Today I went to a funeral. The person died of cancer. I went to support their partner who is a life long friend. I had never found the deceased good or easy company. From my side, the deceased person had not been a good partner and had caused so many problems, but for various reasons they had stuck it out in the same house. The service was actually a very good service and showed a side to him I knew nothing about, by people who were very fond of him.

I like funerals because they make me think. Think about being alive and the opportunities life offers me before I end up in the box, and what I should strive to achieve to get a decent send off myself.

Today I wondered if separation and divorce shouldn't be forces for good. There is such stigma attached to it, and we judge it so quickly. But there's an awful lot of people doing it. Yes I do think we should work to stay together. And yes I do think that children are best brought up in a secure environment. But no I don't think 2 decent people bringing the worst out of each other is a good thing.

And I come back to my earlier statement: some disabled people can be miserable w :) rs and some can be sweethearts. I don't think anyone has a right to believe that whatever they've been struck by entitles them to make unreasonable demands on anyone else. If 2 people love each other, and are kind, then OF COURSE relationships are great despite disability - I'm in one and I ADORE my girl. And sometimes people go through a patch and the other has to be patient.
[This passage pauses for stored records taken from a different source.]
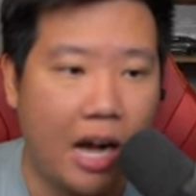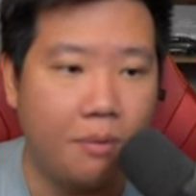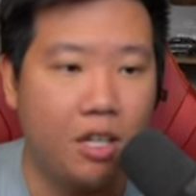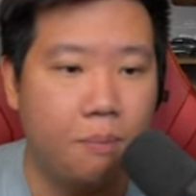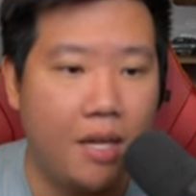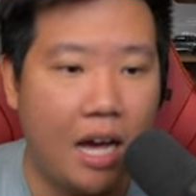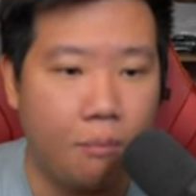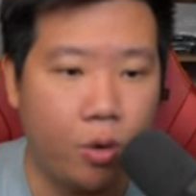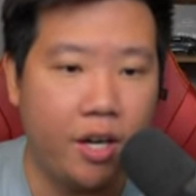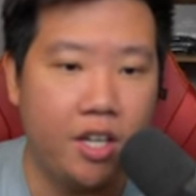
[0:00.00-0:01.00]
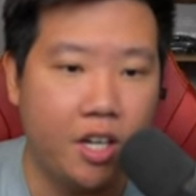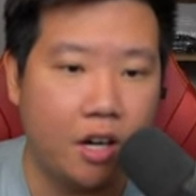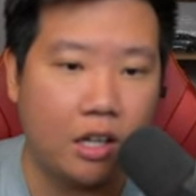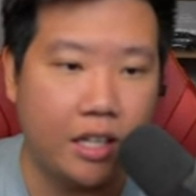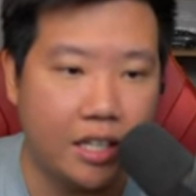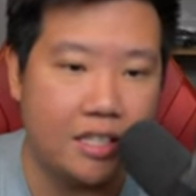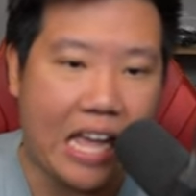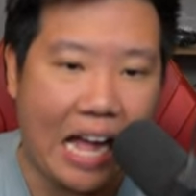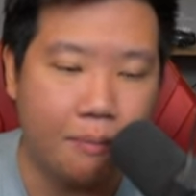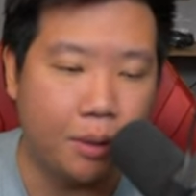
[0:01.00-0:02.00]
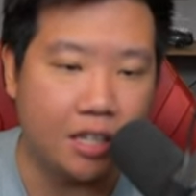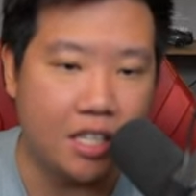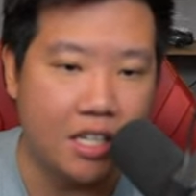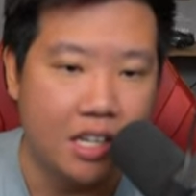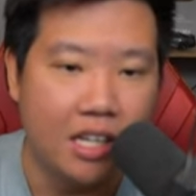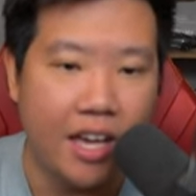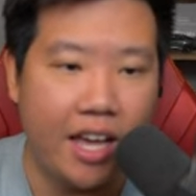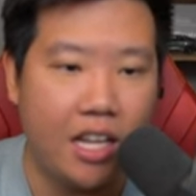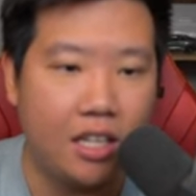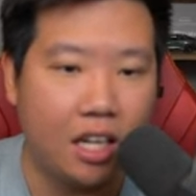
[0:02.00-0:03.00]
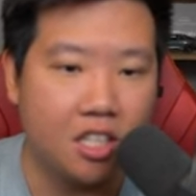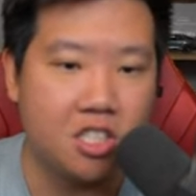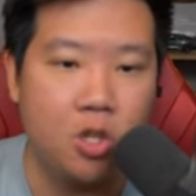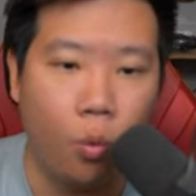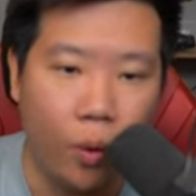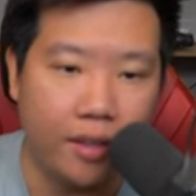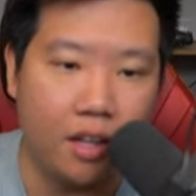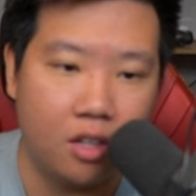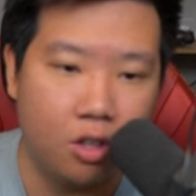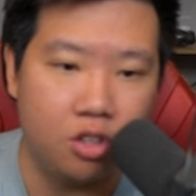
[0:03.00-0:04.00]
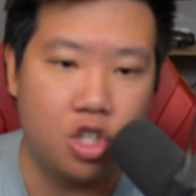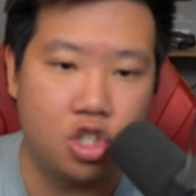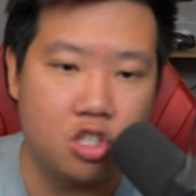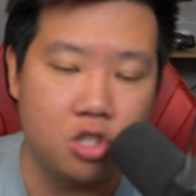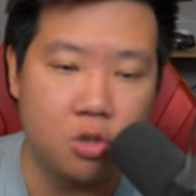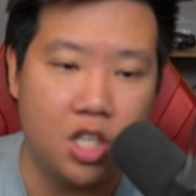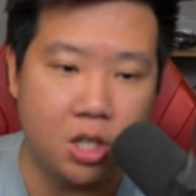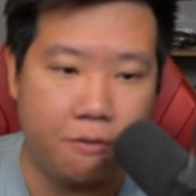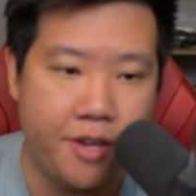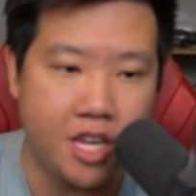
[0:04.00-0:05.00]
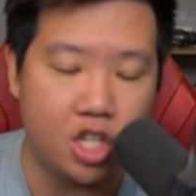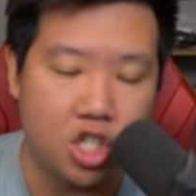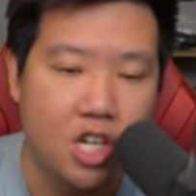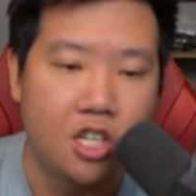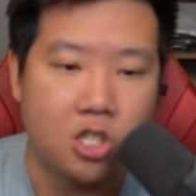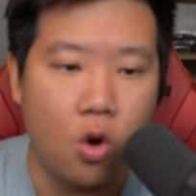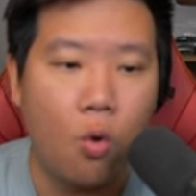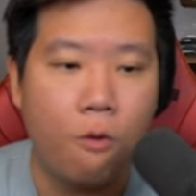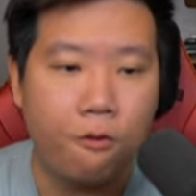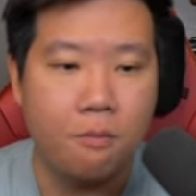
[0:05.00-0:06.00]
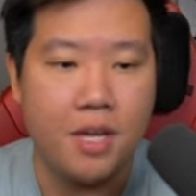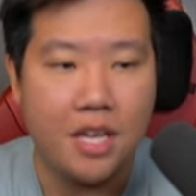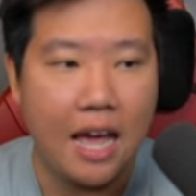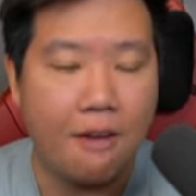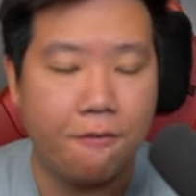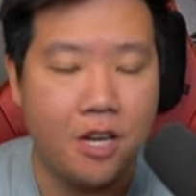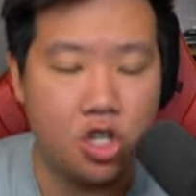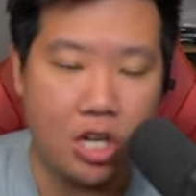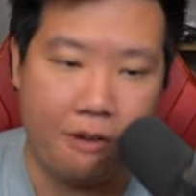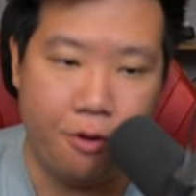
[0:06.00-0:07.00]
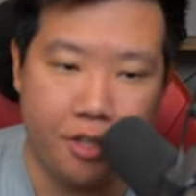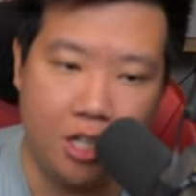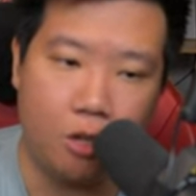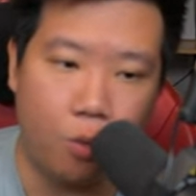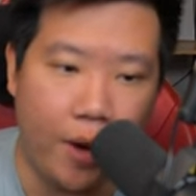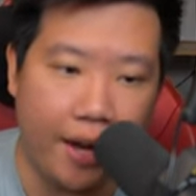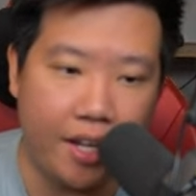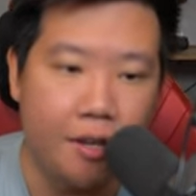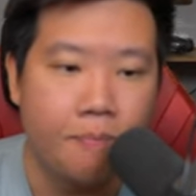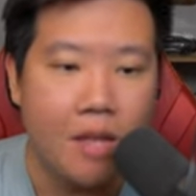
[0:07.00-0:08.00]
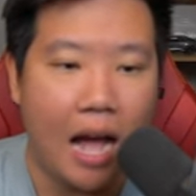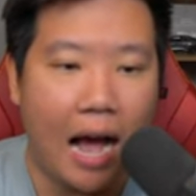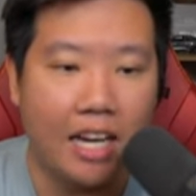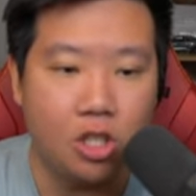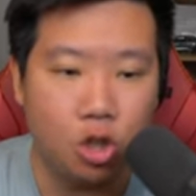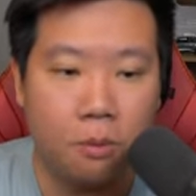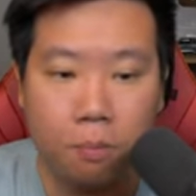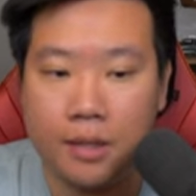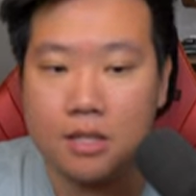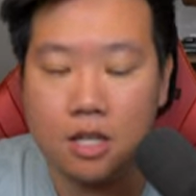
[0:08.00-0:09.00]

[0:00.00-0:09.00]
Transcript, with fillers: I'm gonna be upgrading here, clicking that button, and it tells you what conditions you need to finish. So for me, I finished everything already. I need to complete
But for how long does one have to be patient and what does one have to endure in that time? Silence, lack of affection or gratitude, abuse, unreasonable demands, thoughtlessness. It's tough because we all come to terms with something in different ways and at different speeds. But none of us knows what the future holds or where breaking point is.

I don't mean to be polite or impartial S&W Winger: those who know me will tell you how opinionated and difficult I can be. And with so many friends in the forces, I am totally pro them and what they do every day of an operational life. But I'm simply saying that life is never just black and white. There probably isn't a good guy or a bad guy in that story, just two people who are really struggling, and somewhere in that struggle, they have stopped being the people to help each other through that struggle.

When things get bad, sometimes they have to get worse before we do something about it to make them good again.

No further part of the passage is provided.